Enquanto a água acaba, a corrupção corroí, a economia pratica rapel, e a política fracassa, nada melhor que uma boa cervejinha no copo lagoinha pra gente celebrar o carnaval, a copa, as olimpíadas (escolha o evento de sua preferência). Se você bebe vinho, caipirinha, espumante, whisky, campari, vodka ou catuaba com açaí, não se sinta ofendido. Tá valendo!

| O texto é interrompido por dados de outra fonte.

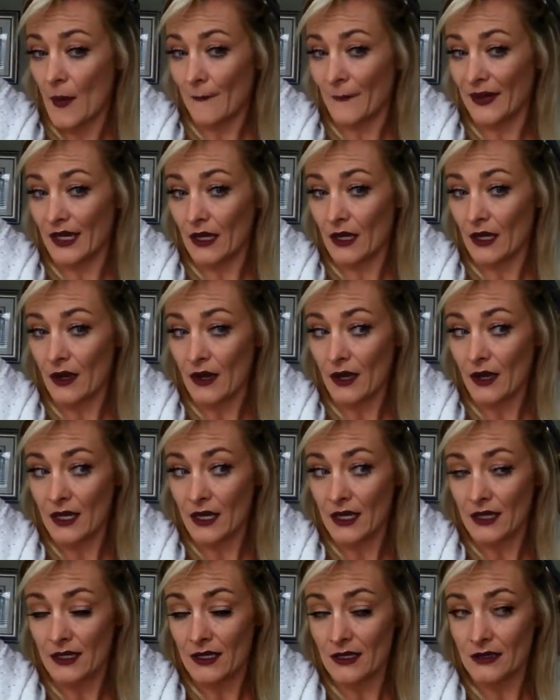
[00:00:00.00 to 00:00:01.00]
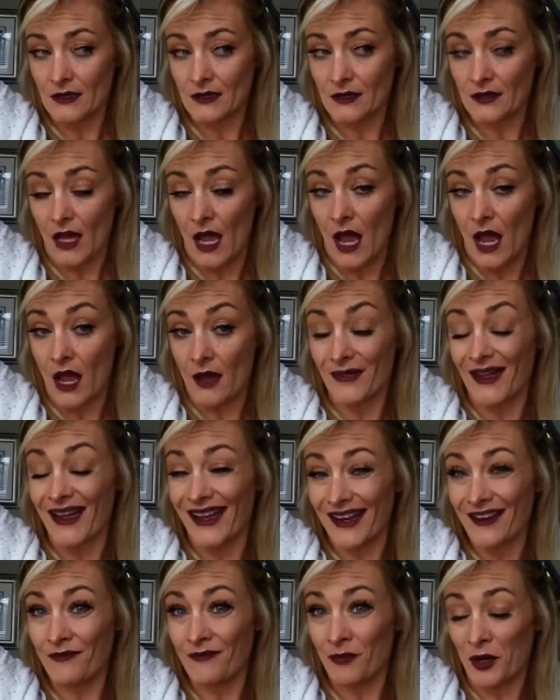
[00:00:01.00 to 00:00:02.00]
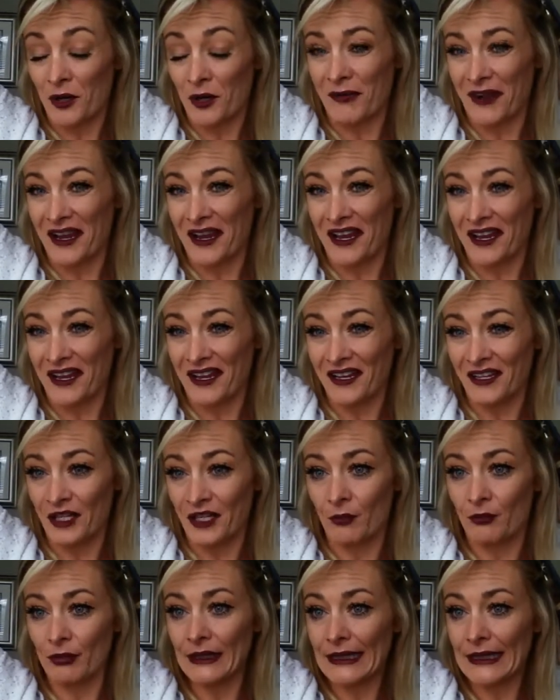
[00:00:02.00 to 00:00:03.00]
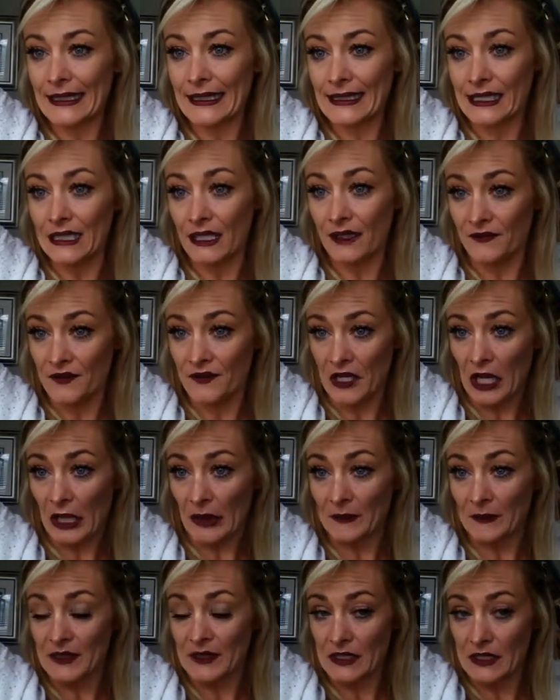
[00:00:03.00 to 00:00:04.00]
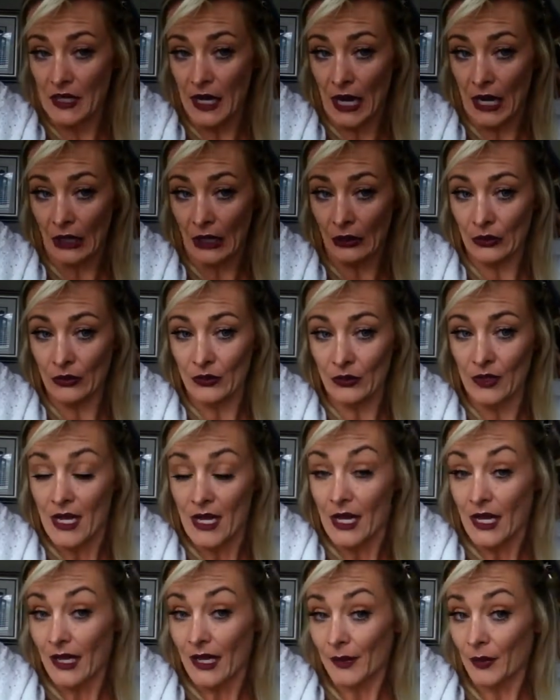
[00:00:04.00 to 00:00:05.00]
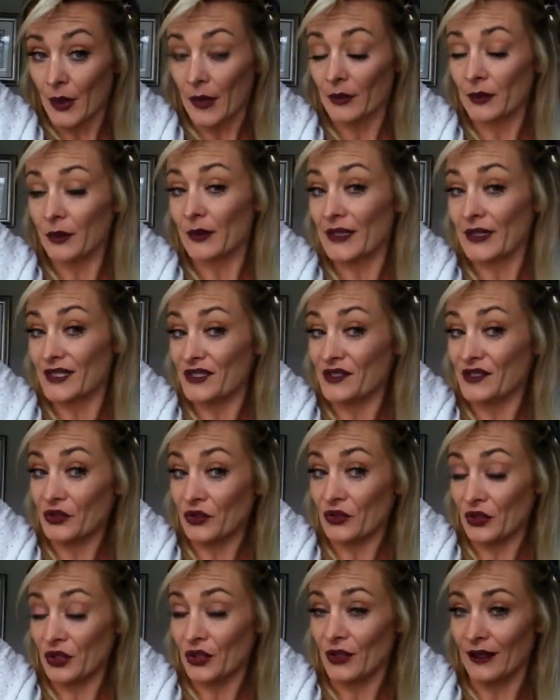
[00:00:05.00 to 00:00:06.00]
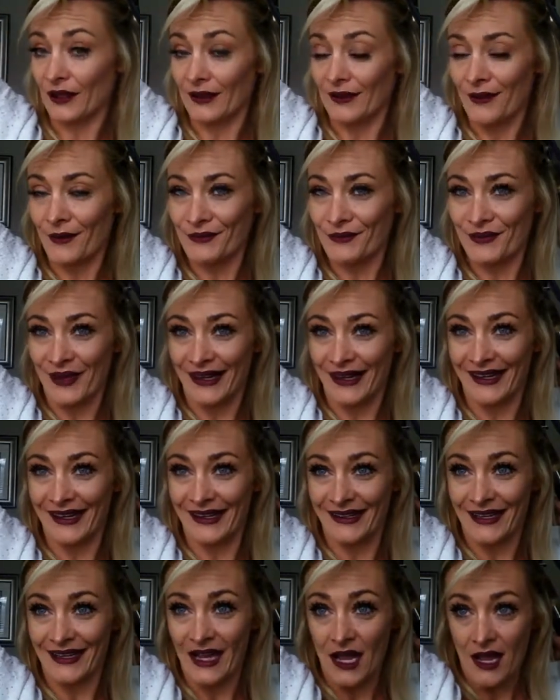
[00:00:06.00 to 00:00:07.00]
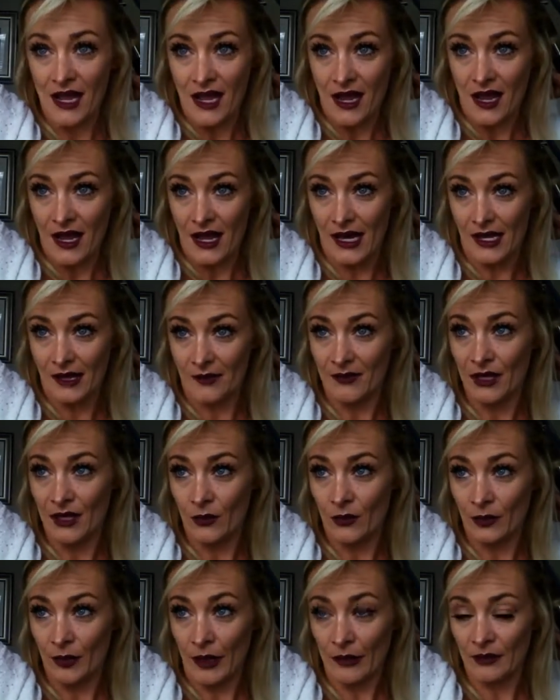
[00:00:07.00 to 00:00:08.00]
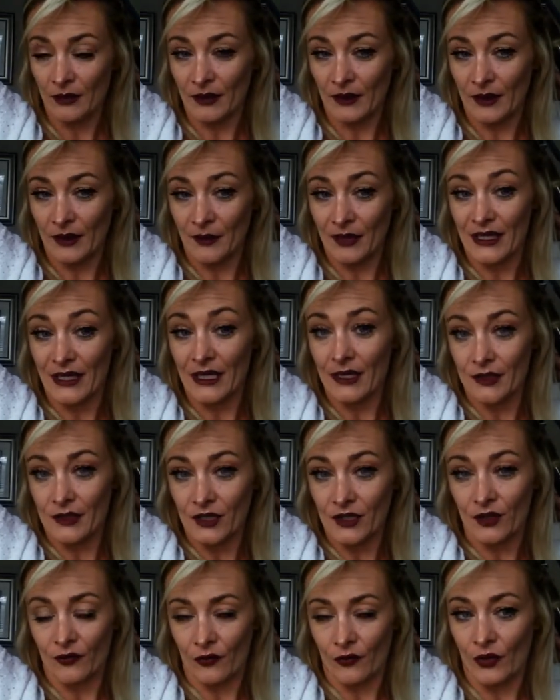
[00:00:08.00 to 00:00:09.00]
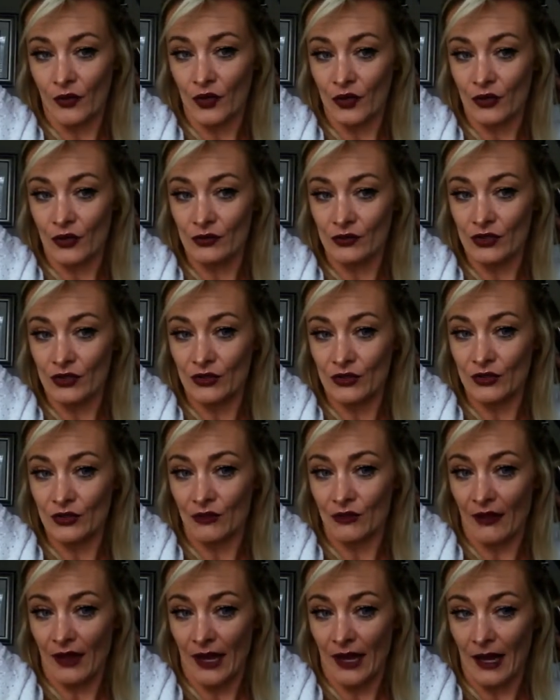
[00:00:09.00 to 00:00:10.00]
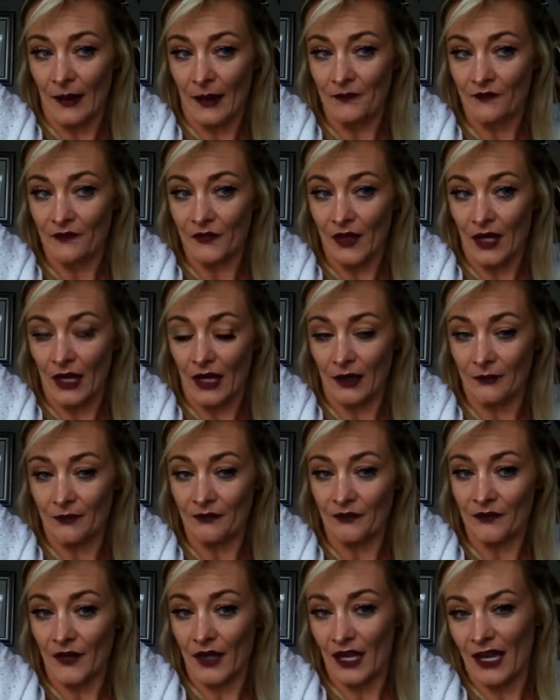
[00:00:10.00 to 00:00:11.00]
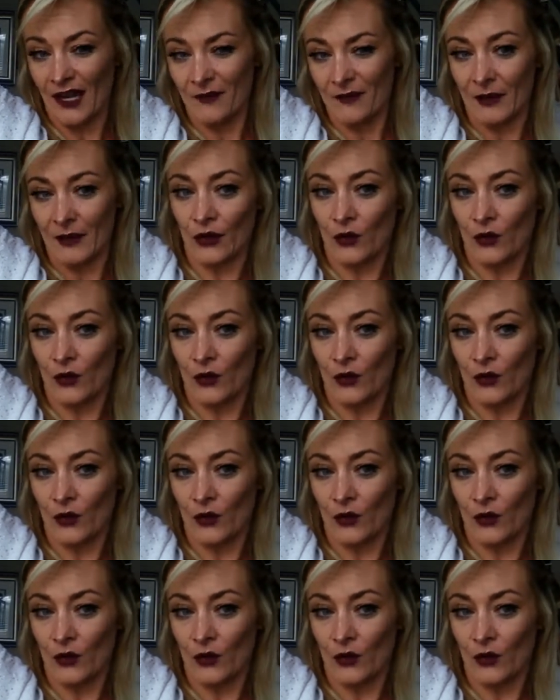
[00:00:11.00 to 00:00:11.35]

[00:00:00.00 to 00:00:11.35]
because I've burnt my hand plenty of times now. Probably still could, but it would probably be easier for you to do that. I have my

Essa é uma loucura que talvez deva ser mantida, além de reduzir banhos, não reeleger políticos corruptos e se indignar, uma, duas, três vezes. Tem gente, por exemplo, que opta em se indignar pra sempre. VAI ENTENDER. A grande questão é que até as grandes rochas humanas (tipo aquela pessoa que você não imagina chorando e fala como se tivesse certeza de tudo) são voláteis hoje em dia. Porque a transitoriedade das ideias e situações não é capaz de permitir que você se estabeleça em um só ponto, por completo. Uma hora vamos ter que abrir mão de algo na tentativa de salvar algum valor. Ter boas ideias hoje em dia, é , muitas vezes, sonhar acordado. O brilhantismo delas simplesmente não se aplica a realidade transitória. Pra mim, sonhos mantidos, não divulgados, podem ser a porta da sanidade. O secreto, sempre seu (pode compartilhar se quiser), pode te apagar (eu sei), ou fazer você brilhar ainda mais quando te faz perceber que a realidade não passa de mera verdade dos loucos. Os sonhos secretos, genuínos, são capazes de nos reerguer como luz em tempos de sombras. O “muito” dos pensamentos tem que ser leve. O mundo de ideias deve ser criativo. Um “muito” de perguntas deve ser peneirado (?) O mundo de resposta merece ser buscado. O que fica, afinal, é a força insana, a loucura sóbria, a felicidade transitória e o copo lagoinha com cerveja até o topo (de preferência). COLOQUE UMA MUSICA. Desconectados, sim. Talvez. Loucos não. Ou sim. Pense. Idealize. Sonhe. Pergunte. Busque responder. É “muita” loucura ou é o normal ser “muito” louco no mundo de “muita” normalidade? TIM TIM!”